Start of GIVEN INFORMATION

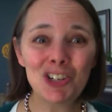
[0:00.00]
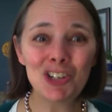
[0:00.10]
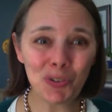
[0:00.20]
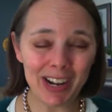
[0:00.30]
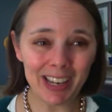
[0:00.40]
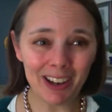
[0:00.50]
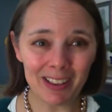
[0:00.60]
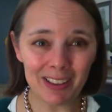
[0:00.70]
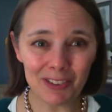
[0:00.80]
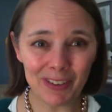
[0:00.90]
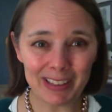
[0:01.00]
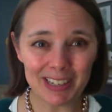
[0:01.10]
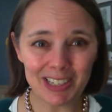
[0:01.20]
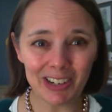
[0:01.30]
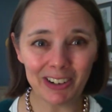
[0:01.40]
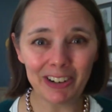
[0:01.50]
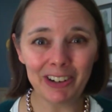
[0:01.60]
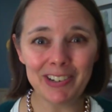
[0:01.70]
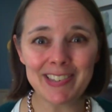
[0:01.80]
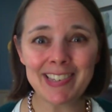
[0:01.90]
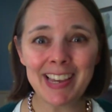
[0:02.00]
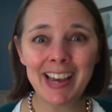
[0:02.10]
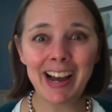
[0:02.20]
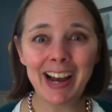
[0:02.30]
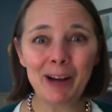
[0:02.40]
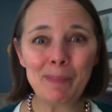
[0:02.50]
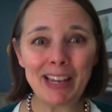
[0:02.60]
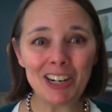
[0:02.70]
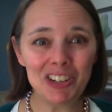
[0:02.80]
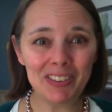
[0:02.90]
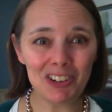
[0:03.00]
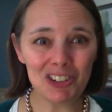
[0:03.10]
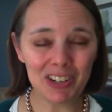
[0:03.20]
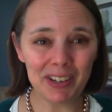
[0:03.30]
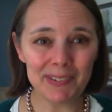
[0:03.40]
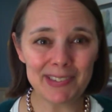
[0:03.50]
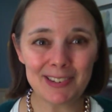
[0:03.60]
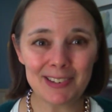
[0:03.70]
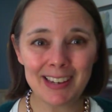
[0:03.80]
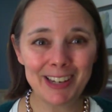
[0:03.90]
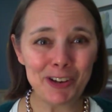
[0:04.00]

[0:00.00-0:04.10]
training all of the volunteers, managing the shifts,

End of GIVEN INFORMATION

*REQUIRED WORK*
Take the entries above and set them down exactly, minus the pictures.

*REPLY*
[0:00.00]
[0:00.10]
[0:00.20]
[0:00.30]
[0:00.40]
[0:00.50]
[0:00.60]
[0:00.70]
[0:00.80]
[0:00.90]
[0:01.00]
[0:01.10]
[0:01.20]
[0:01.30]
[0:01.40]
[0:01.50]
[0:01.60]
[0:01.70]
[0:01.80]
[0:01.90]
[0:02.00]
[0:02.10]
[0:02.20]
[0:02.30]
[0:02.40]
[0:02.50]
[0:02.60]
[0:02.70]
[0:02.80]
[0:02.90]
[0:03.00]
[0:03.10]
[0:03.20]
[0:03.30]
[0:03.40]
[0:03.50]
[0:03.60]
[0:03.70]
[0:03.80]
[0:03.90]
[0:04.00]

[0:00.00-0:04.10]
training all of the volunteers, managing the shifts,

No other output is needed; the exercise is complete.